Achieve complete coverage and scale Zero Trust with clarity and control

Closing the Zero Trust Gap

Zero Trust is most effective when it’s implemented consistently across all users, devices, and access points. 

If any part of your environment is left uncovered, it creates gaps that attackers can take advantage of. And from an IT perspective, inconsistent coverage makes it harder to enforce policies and stay in control.

Achieving full Zero Trust coverage requires more than getting the foundational controls in place. It requires clarity of what still needs protection, a scalable strategy for applying controls, and the ability to maintain its enforcement as your environment evolves. 

For most teams, this is where things tend to slow down. Adding new systems and introducing more tools builds up complexity. 

The more your environment grows, the harder it becomes to keep your Zero Trust strategy aligned and consistent. What started as a focused, manageable effort can quickly become fragmented and difficult to maintain.
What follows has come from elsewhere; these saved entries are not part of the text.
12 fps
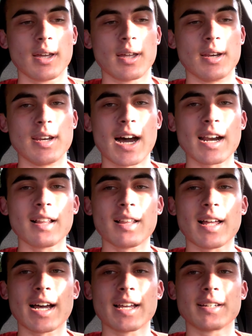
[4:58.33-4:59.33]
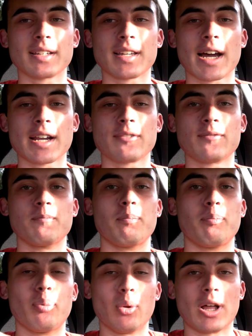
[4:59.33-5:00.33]
not a lot kind of
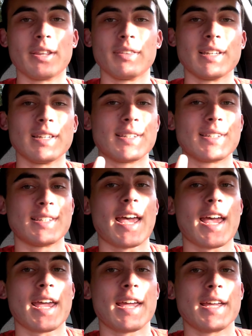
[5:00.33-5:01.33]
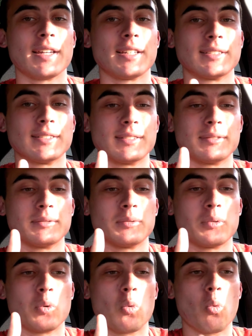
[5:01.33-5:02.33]
bluntly say
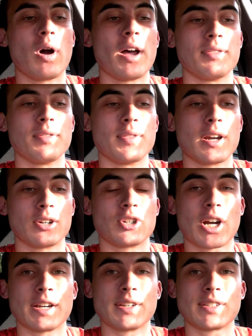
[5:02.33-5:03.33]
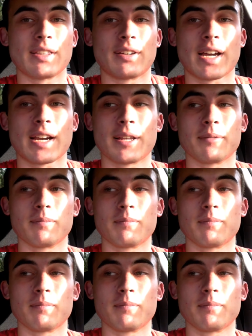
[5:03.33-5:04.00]
what they're trying to say. They're kind of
This growing complexity is what this playbook will exactly help you take control of. 

If you haven’t rolled out a Zero Trust strategy across your entire environment, or feel stuck, you may be unsure of what’s missing in your current approach, what to prioritize next, or how to scale it with efficiency. 

This eBook will help you understand what complete Zero Trust coverage looks like, what it takes to get there, and how to scale your program without letting complexity stall your progress.

Where Most Zero Trust Programs Fall Short

Despite growing adoption, very few organizations have fully implemented Zero Trust across their environment. 

According to Gartner’s research, only 16% say their strategy covers 75% or more of their users, devices, apps, and infrastructure. That means the effort focuses on a small set of high-risk areas like admin access, core systems, or a few critical apps. This kind of partial coverage creates risk. It leaves open paths for attackers, increases the chance of inconsistent enforcement, and makes it harder to detect and contain threats quickly.

Teams often start strong with steps like enabling MFA and locking down privileged access. But momentum fades and scaling Zero Trust across the rest of the environment becomes more complex.

This slowdown is usually caused by challenges that build up over time:

  1. 1

    Lack of strategic direction and competing priorities.

  2. 2

    Legacy systems that don’t support modern security controls.

  3. 3

    Pushback from internal teams or stakeholders.

  4. 4

    Inconsistent enforcement of Zero Trust policies.

  5. 5

    A patchwork of tools that don’t integrate well or scale easily.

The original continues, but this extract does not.